▸ **Task statement**
Please return each entry that follows exactly as written, and keep the pictures out.
*** Opening Entries provided ***
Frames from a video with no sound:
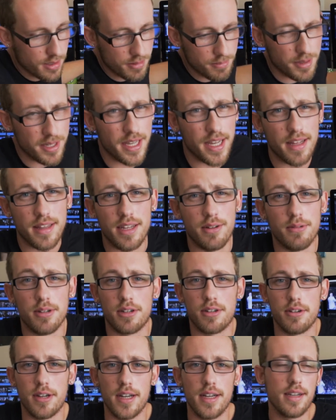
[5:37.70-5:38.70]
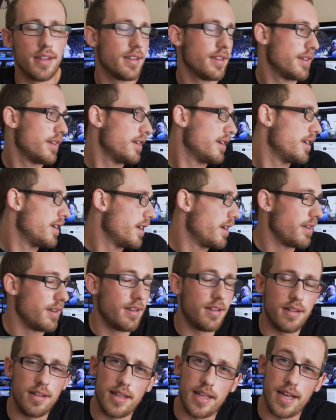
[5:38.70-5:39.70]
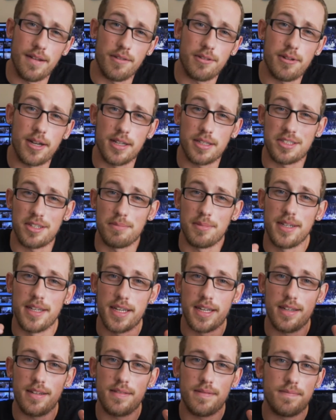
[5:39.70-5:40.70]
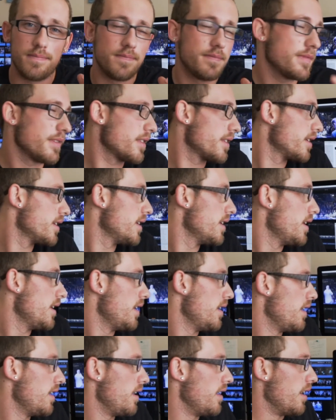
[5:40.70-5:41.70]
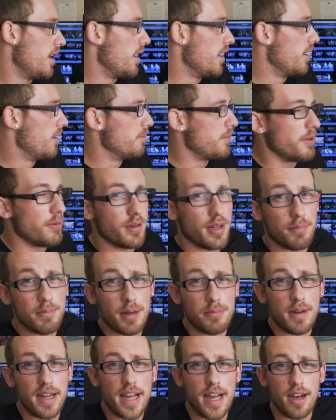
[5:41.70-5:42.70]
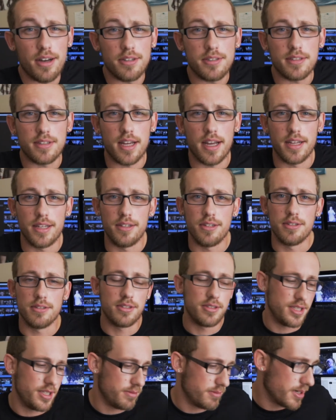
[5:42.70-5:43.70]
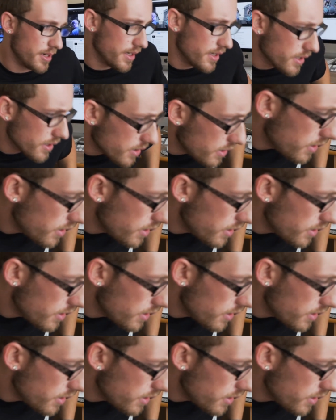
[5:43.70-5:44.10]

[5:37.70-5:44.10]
But yeah, they work great. They haven't crashed on me yet. But when I'm at my house, I use G-Raid.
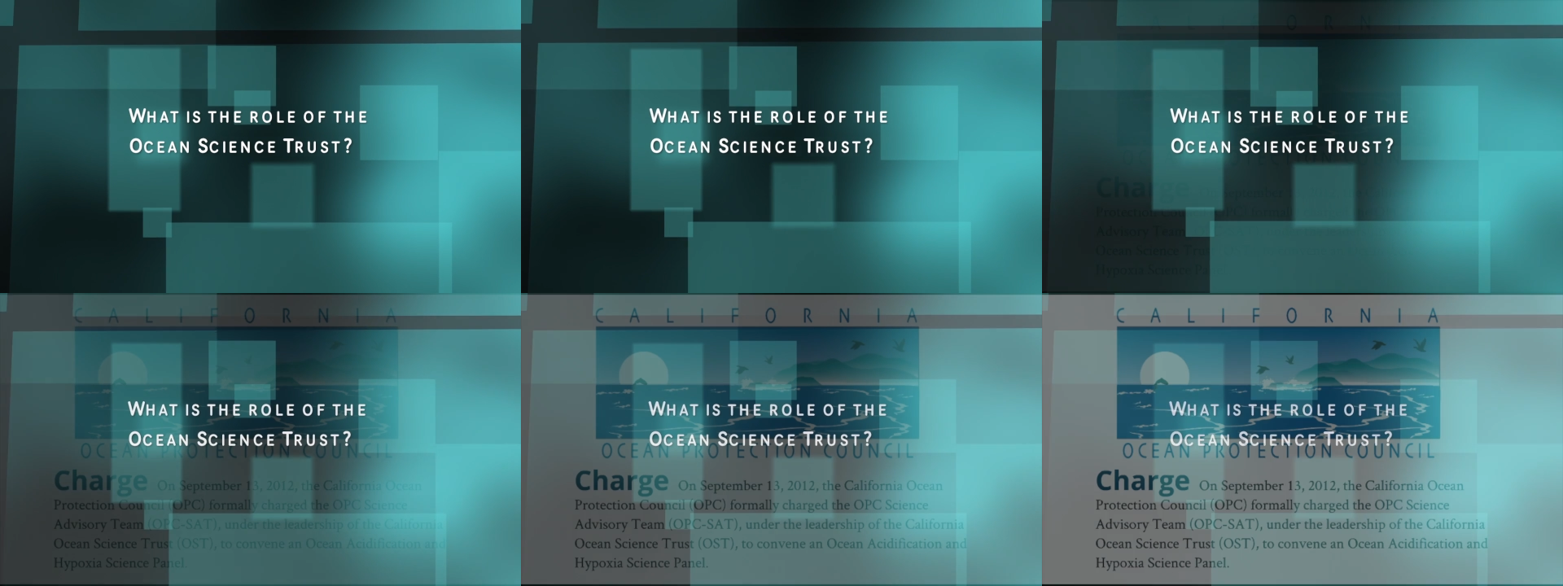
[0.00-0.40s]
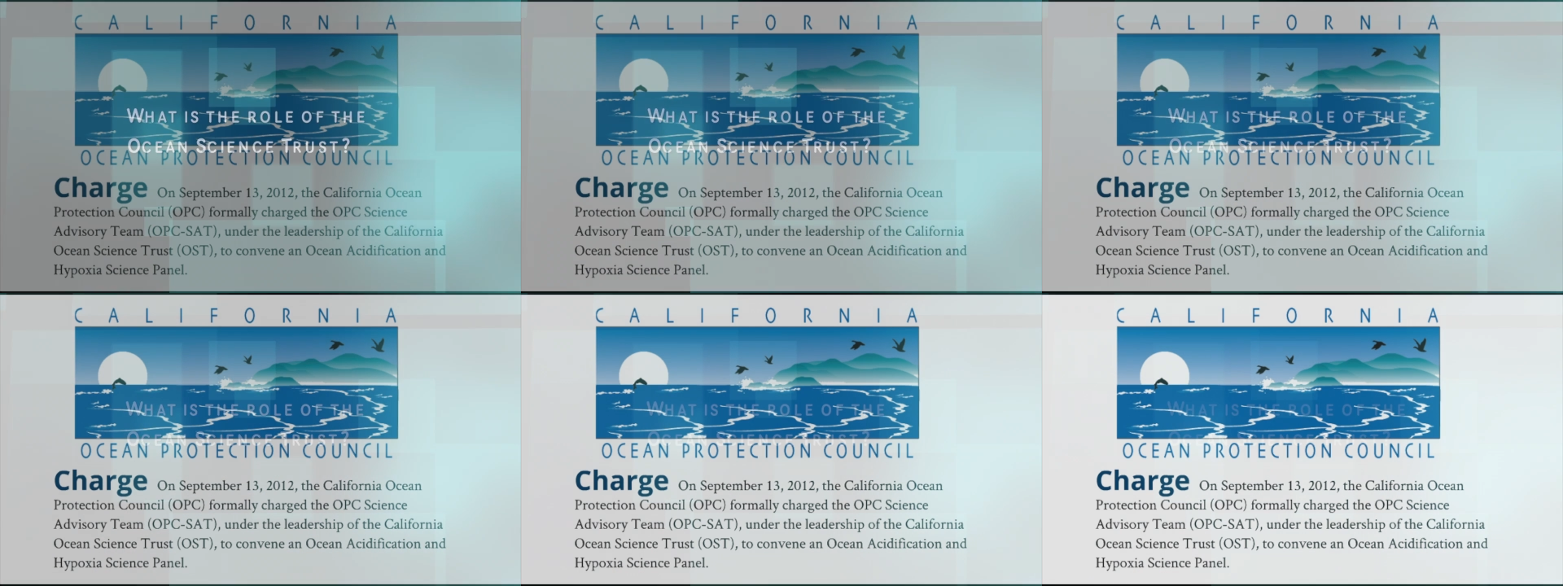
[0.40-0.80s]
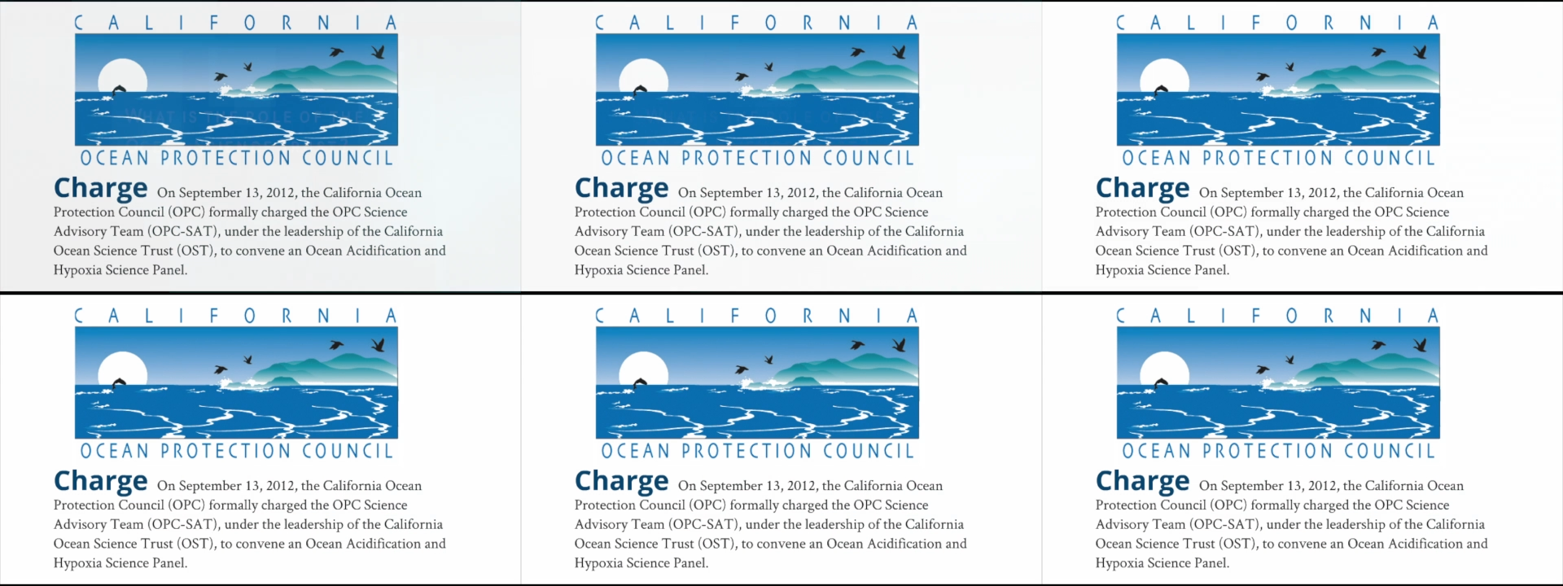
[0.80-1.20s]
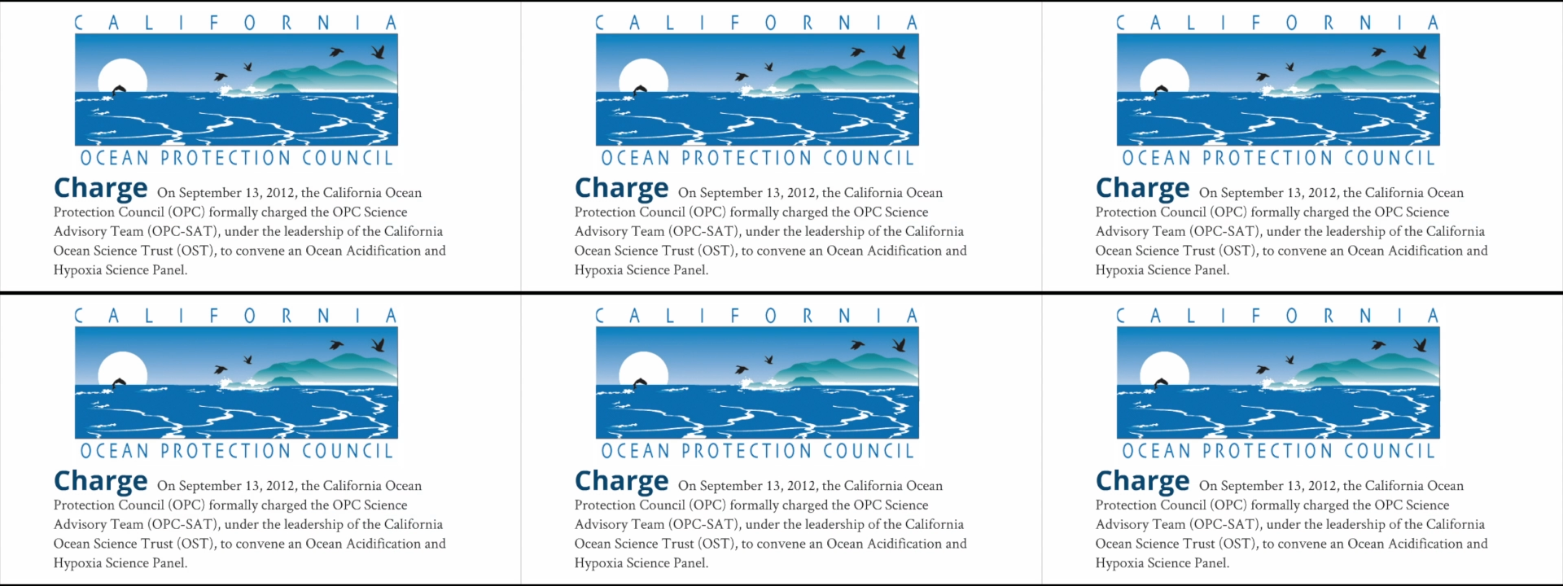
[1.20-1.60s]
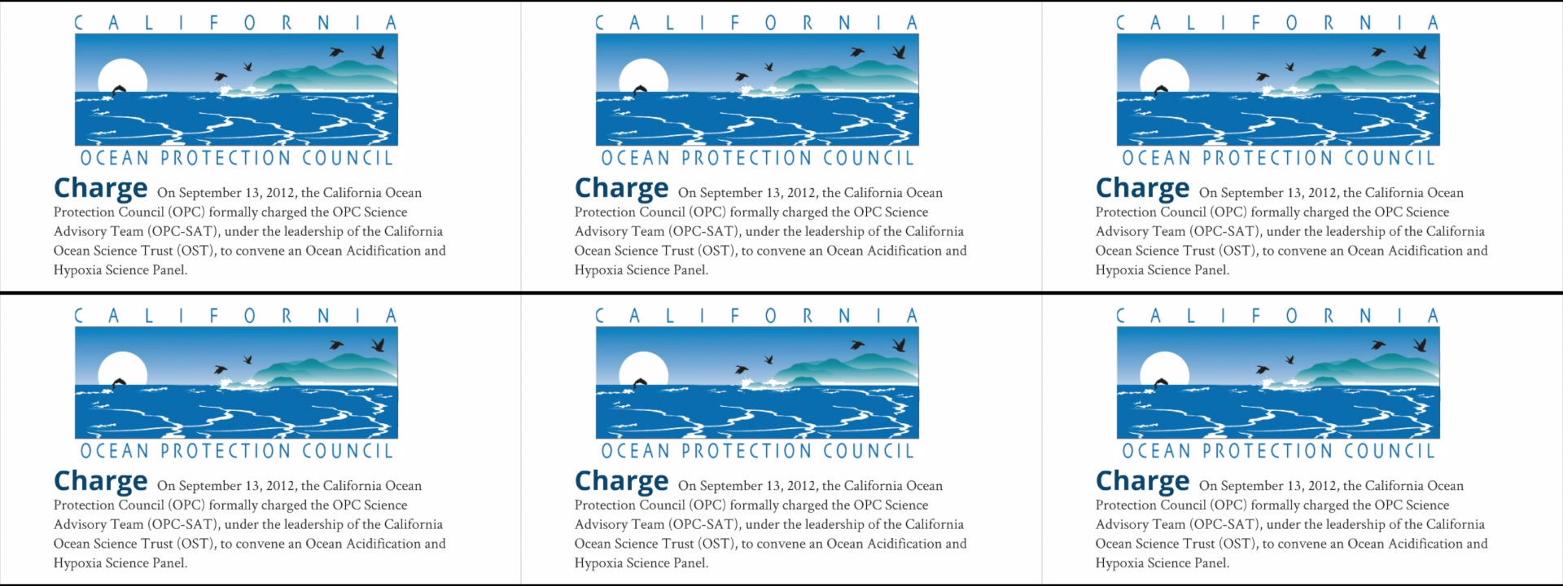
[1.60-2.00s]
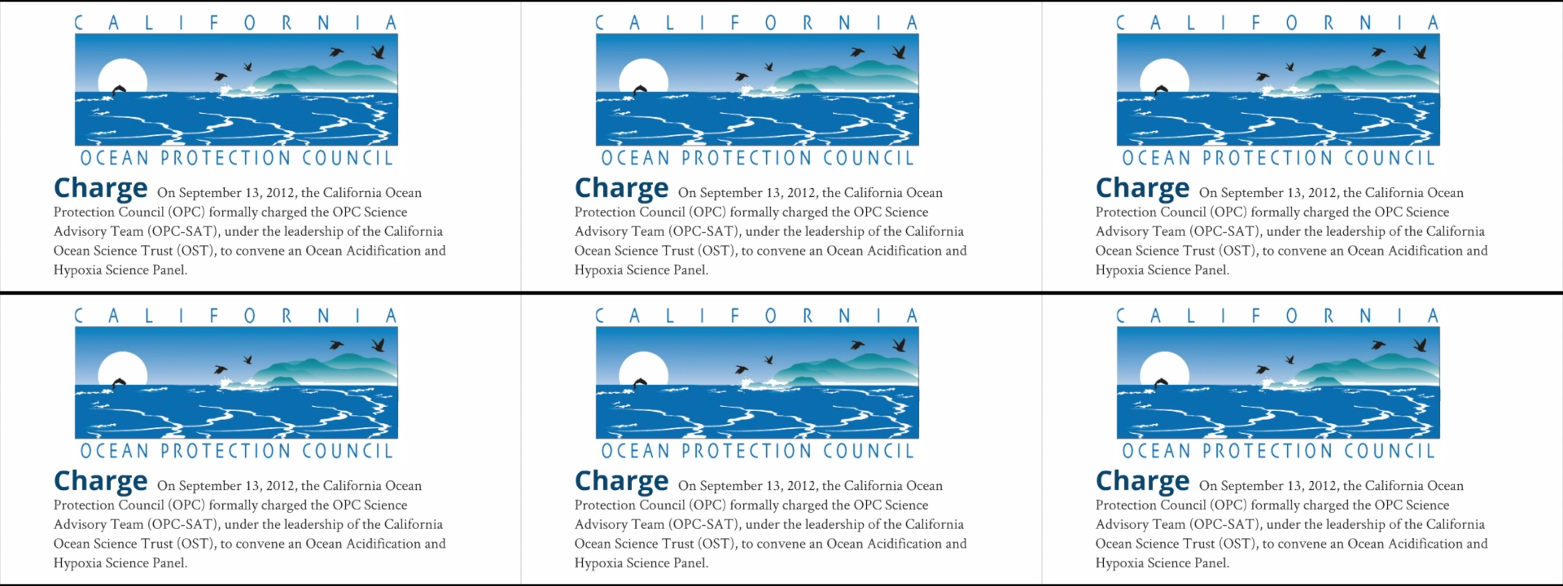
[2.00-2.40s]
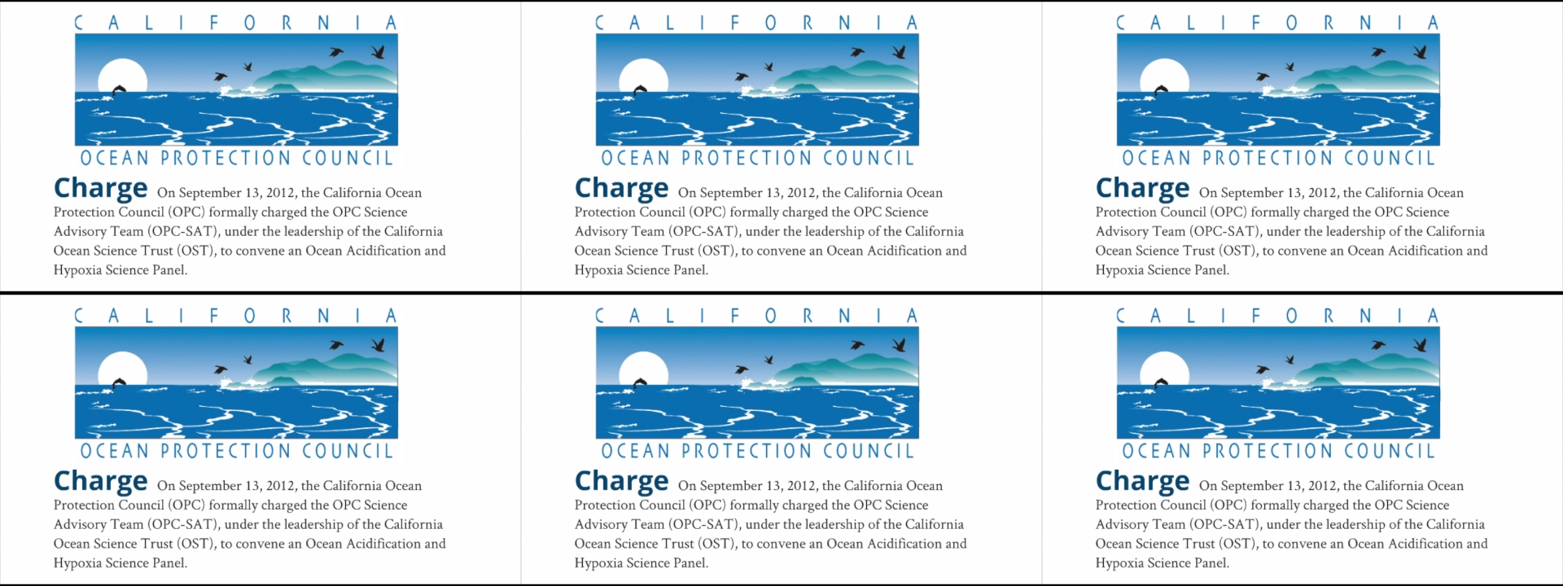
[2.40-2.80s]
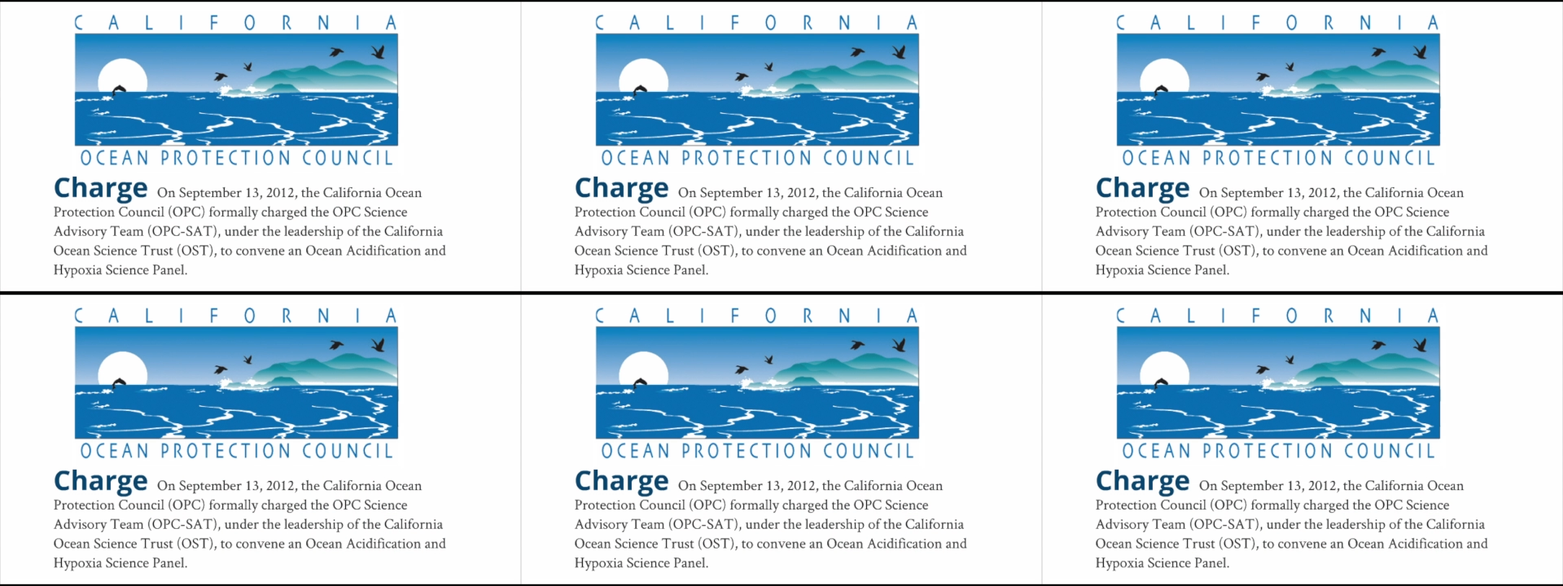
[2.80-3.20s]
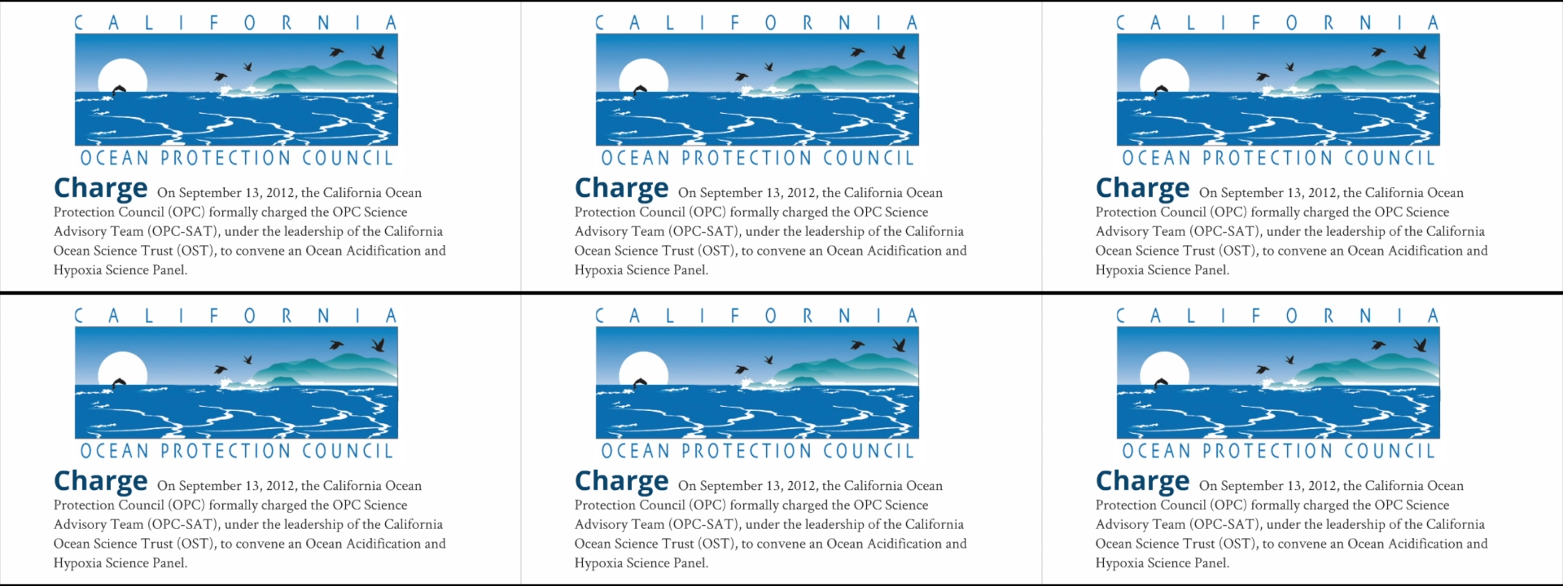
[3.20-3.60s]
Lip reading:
Nobody's mouth can be seen.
*** Closing Entries provided ***
▸ **Response to this task**
Frames from a video with no sound:
[5:37.70-5:38.70]
[5:38.70-5:39.70]
[5:39.70-5:40.70]
[5:40.70-5:41.70]
[5:41.70-5:42.70]
[5:42.70-5:43.70]
[5:43.70-5:44.10]

[5:37.70-5:44.10]
But yeah, they work great. They haven't crashed on me yet. But when I'm at my house, I use G-Raid.
[0.00-0.40s]
[0.40-0.80s]
[0.80-1.20s]
[1.20-1.60s]
[1.60-2.00s]
[2.00-2.40s]
[2.40-2.80s]
[2.80-3.20s]
[3.20-3.60s]
Lip reading:
Nobody's mouth can be seen.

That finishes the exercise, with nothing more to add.